(Source data)
◆ ◆ ◆ ◆ ◆ ◆ ◆
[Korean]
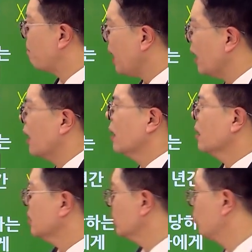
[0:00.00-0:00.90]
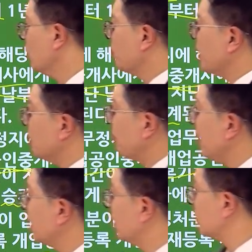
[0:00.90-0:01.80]
폐. 그래서 위협에는
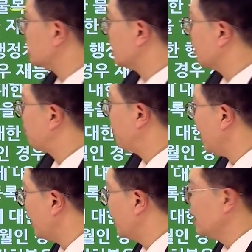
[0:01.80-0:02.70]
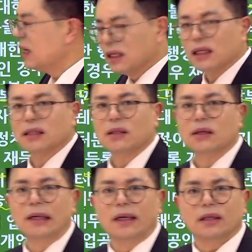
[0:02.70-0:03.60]
폐니까 여기 있잖아요. 폐. 그래서
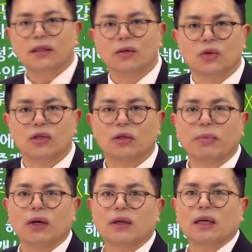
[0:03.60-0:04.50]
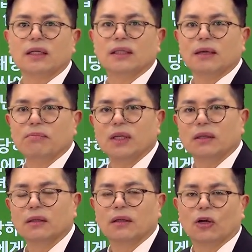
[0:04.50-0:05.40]
등록 취소 폐업기간 삼
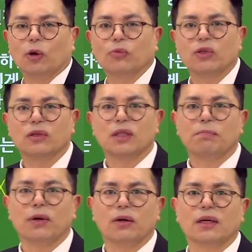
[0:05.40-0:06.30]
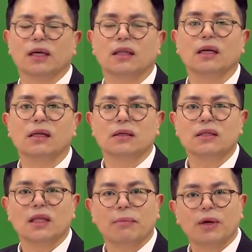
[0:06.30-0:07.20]
년, 업무정지 폐업기간 일 년
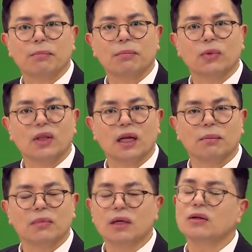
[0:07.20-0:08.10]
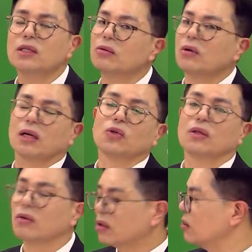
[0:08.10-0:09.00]
지나면 못 내림 이런 식으로
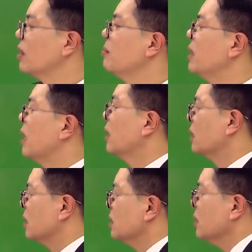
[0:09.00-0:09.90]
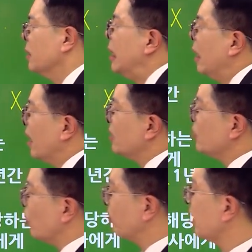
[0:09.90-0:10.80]
강조했던 거 기억합니다. 그래서 할
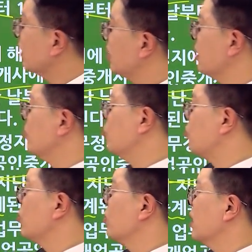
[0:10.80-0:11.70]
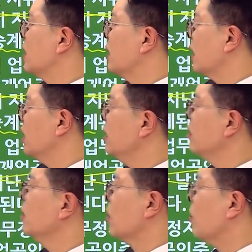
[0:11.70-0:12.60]
수 없다가 되려면 육 개월이 아니라 일
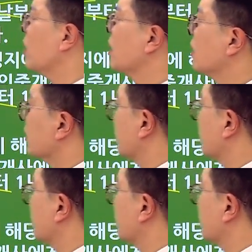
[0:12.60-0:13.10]
년이 넘어가야 되기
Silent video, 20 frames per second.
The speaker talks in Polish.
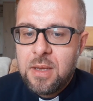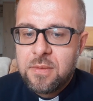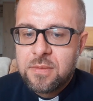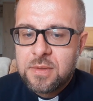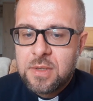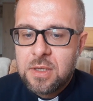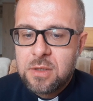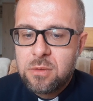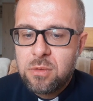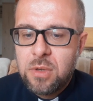
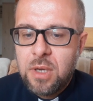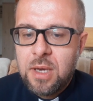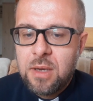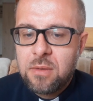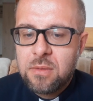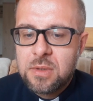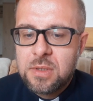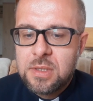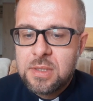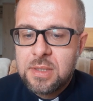
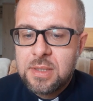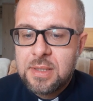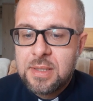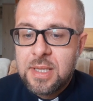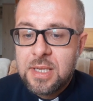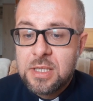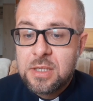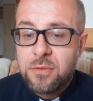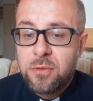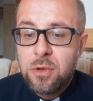Wskazując
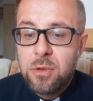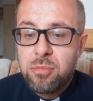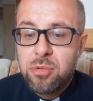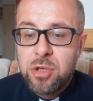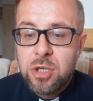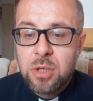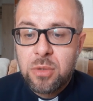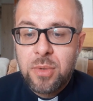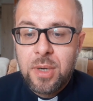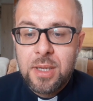na swój
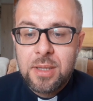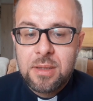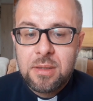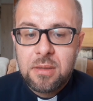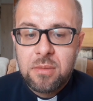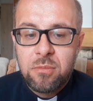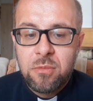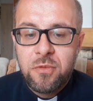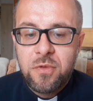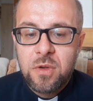
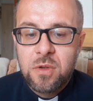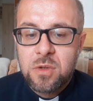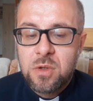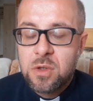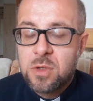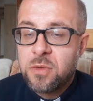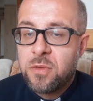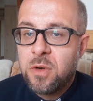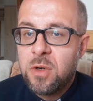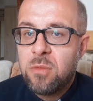przykład, mówiąc
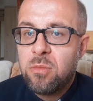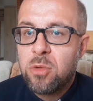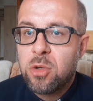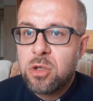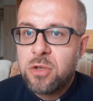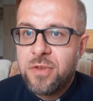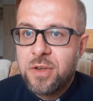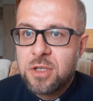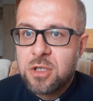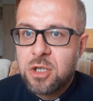o swoim
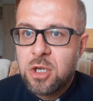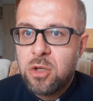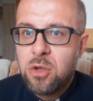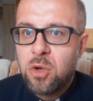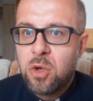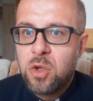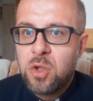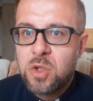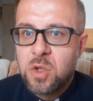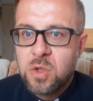
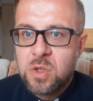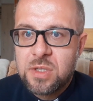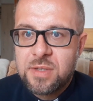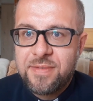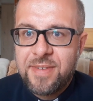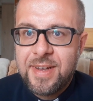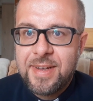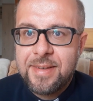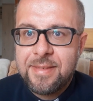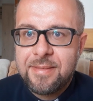doświadczeniu
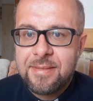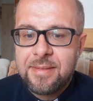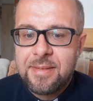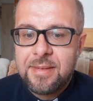ojcostwa,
◆ ◆ ◆ ◆ ◆ ◆ ◆
(Work request)
Reproduce all of the entries exactly as they appear, though any picture they include must be omitted.

(Result of the task)
[Korean]
[0:00.00-0:00.90]
[0:00.90-0:01.80]
폐. 그래서 위협에는
[0:01.80-0:02.70]
[0:02.70-0:03.60]
폐니까 여기 있잖아요. 폐. 그래서
[0:03.60-0:04.50]
[0:04.50-0:05.40]
등록 취소 폐업기간 삼
[0:05.40-0:06.30]
[0:06.30-0:07.20]
년, 업무정지 폐업기간 일 년
[0:07.20-0:08.10]
[0:08.10-0:09.00]
지나면 못 내림 이런 식으로
[0:09.00-0:09.90]
[0:09.90-0:10.80]
강조했던 거 기억합니다. 그래서 할
[0:10.80-0:11.70]
[0:11.70-0:12.60]
수 없다가 되려면 육 개월이 아니라 일
[0:12.60-0:13.10]
년이 넘어가야 되기
Silent video, 20 frames per second.
The speaker talks in Polish.
Wskazując
na swój
przykład, mówiąc
o swoim
doświadczeniu
ojcostwa,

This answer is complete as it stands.